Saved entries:
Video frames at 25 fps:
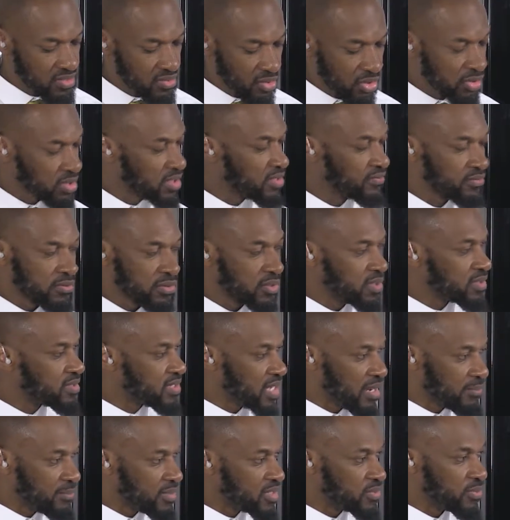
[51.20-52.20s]
cod liver oil
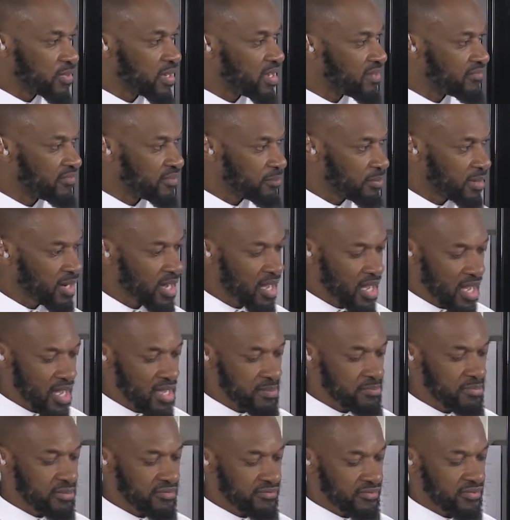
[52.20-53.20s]
tablets, whatever, but I
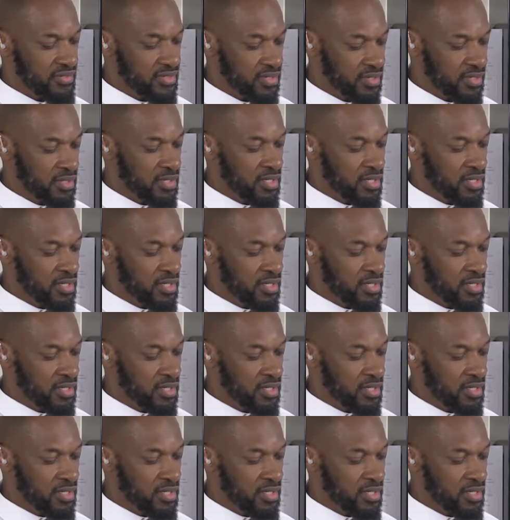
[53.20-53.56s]
prefer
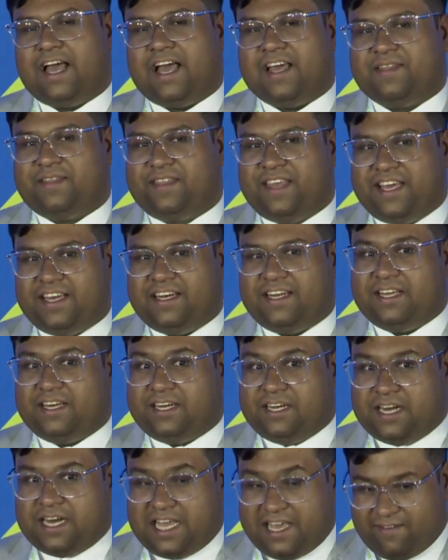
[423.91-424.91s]
And
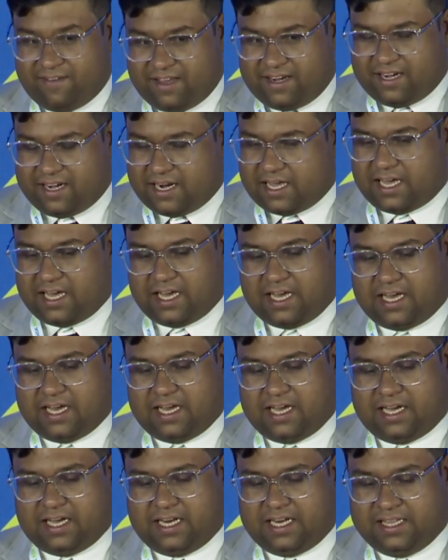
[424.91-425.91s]
then even
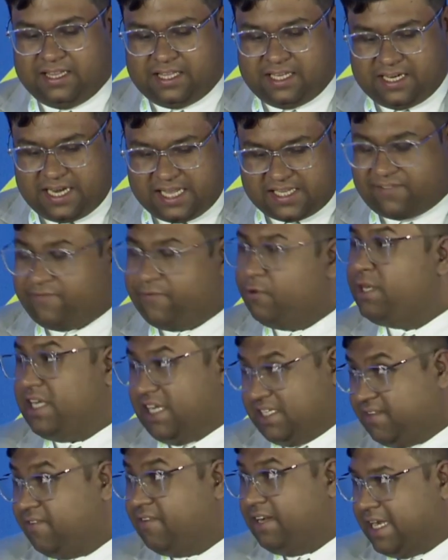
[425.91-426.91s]
in the next few
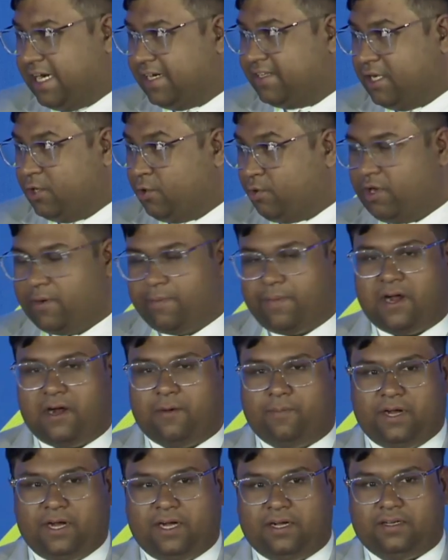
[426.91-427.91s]
years, we will get the nuclear
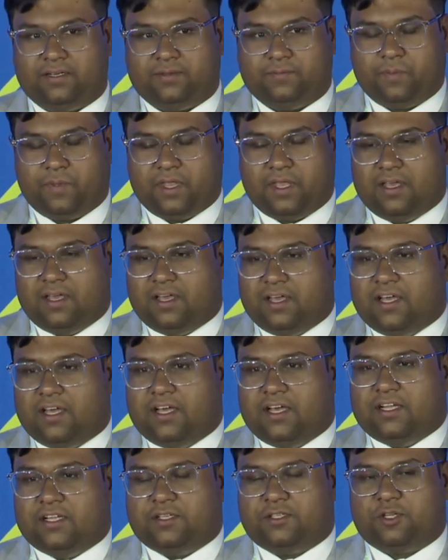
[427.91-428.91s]
power plant.
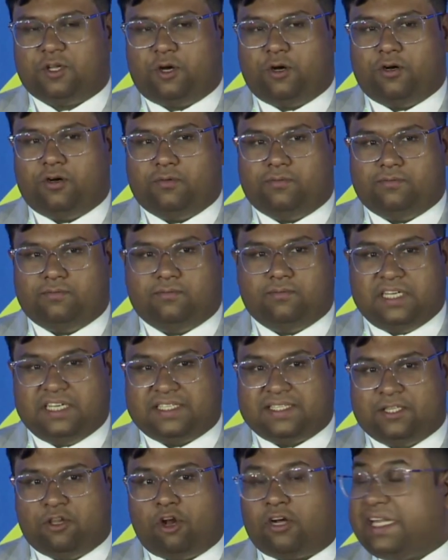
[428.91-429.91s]
So
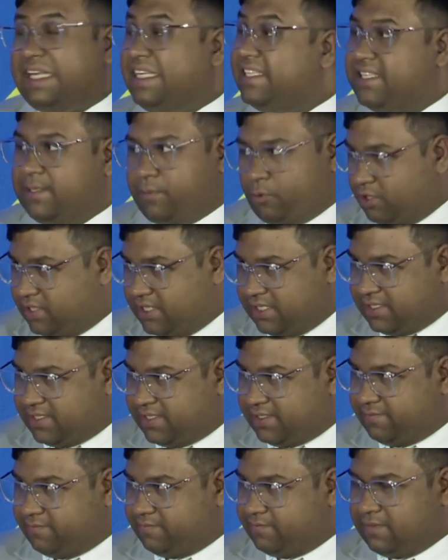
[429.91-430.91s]
it's not an easy
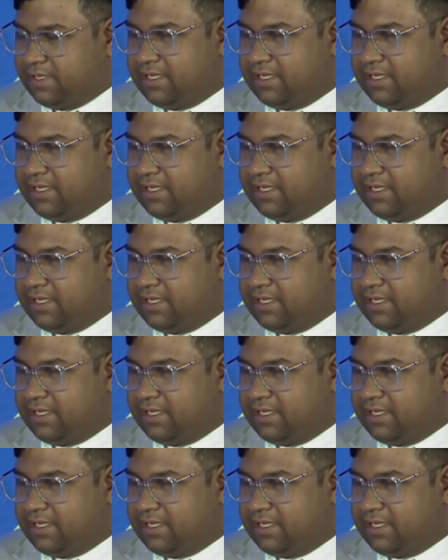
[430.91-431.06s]
process.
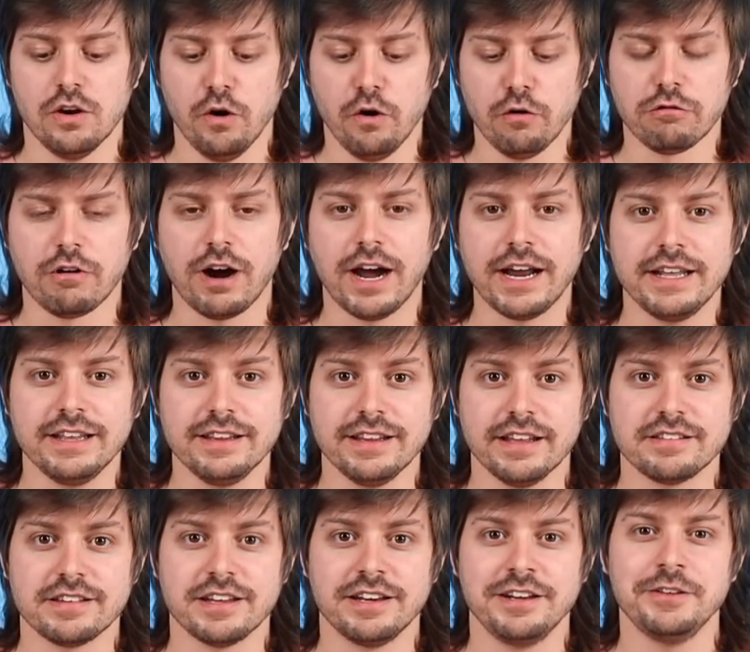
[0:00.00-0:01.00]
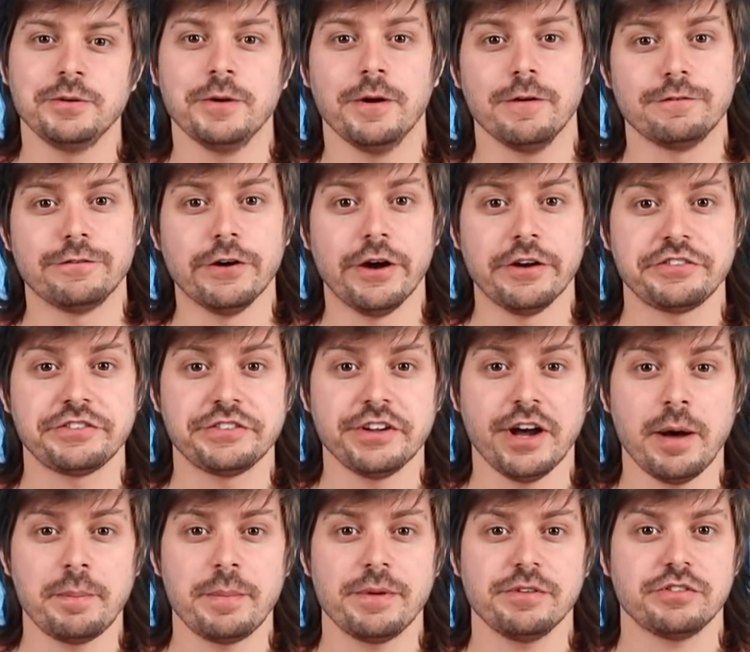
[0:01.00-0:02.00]
Alrighty, let's get into it. First
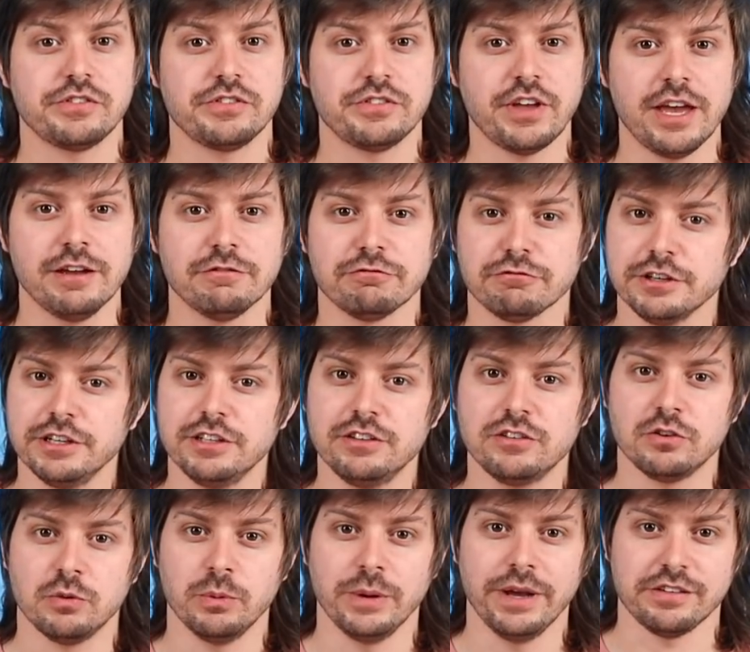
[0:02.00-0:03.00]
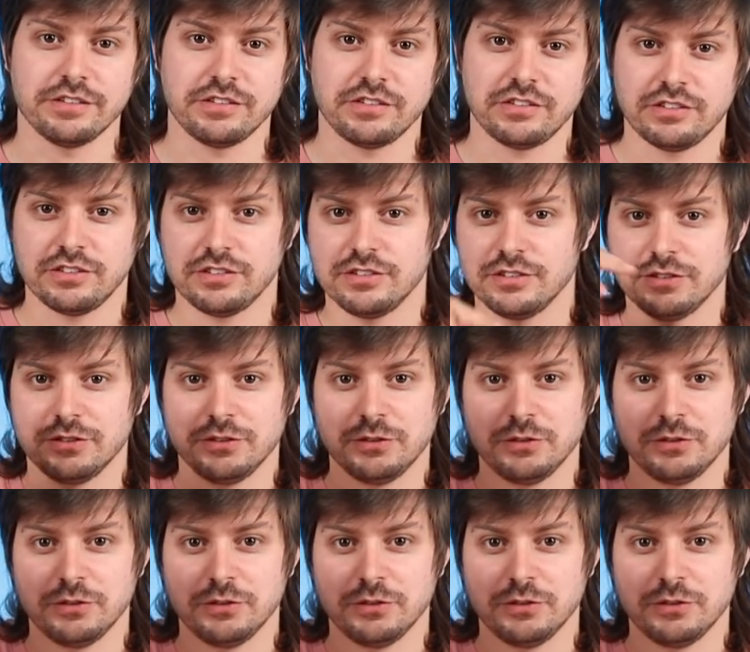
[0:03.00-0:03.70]
up, savory twists.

Requirement:
From the line containing "[426.91-427.91s]" down to the last line of the entries above, set down every line exactly. Omit all pictures.

Result for this exercise:
[426.91-427.91s]
years, we will get the nuclear
[427.91-428.91s]
power plant.
[428.91-429.91s]
So
[429.91-430.91s]
it's not an easy
[430.91-431.06s]
process.
[0:00.00-0:01.00]
[0:01.00-0:02.00]
Alrighty, let's get into it. First
[0:02.00-0:03.00]
[0:03.00-0:03.70]
up, savory twists.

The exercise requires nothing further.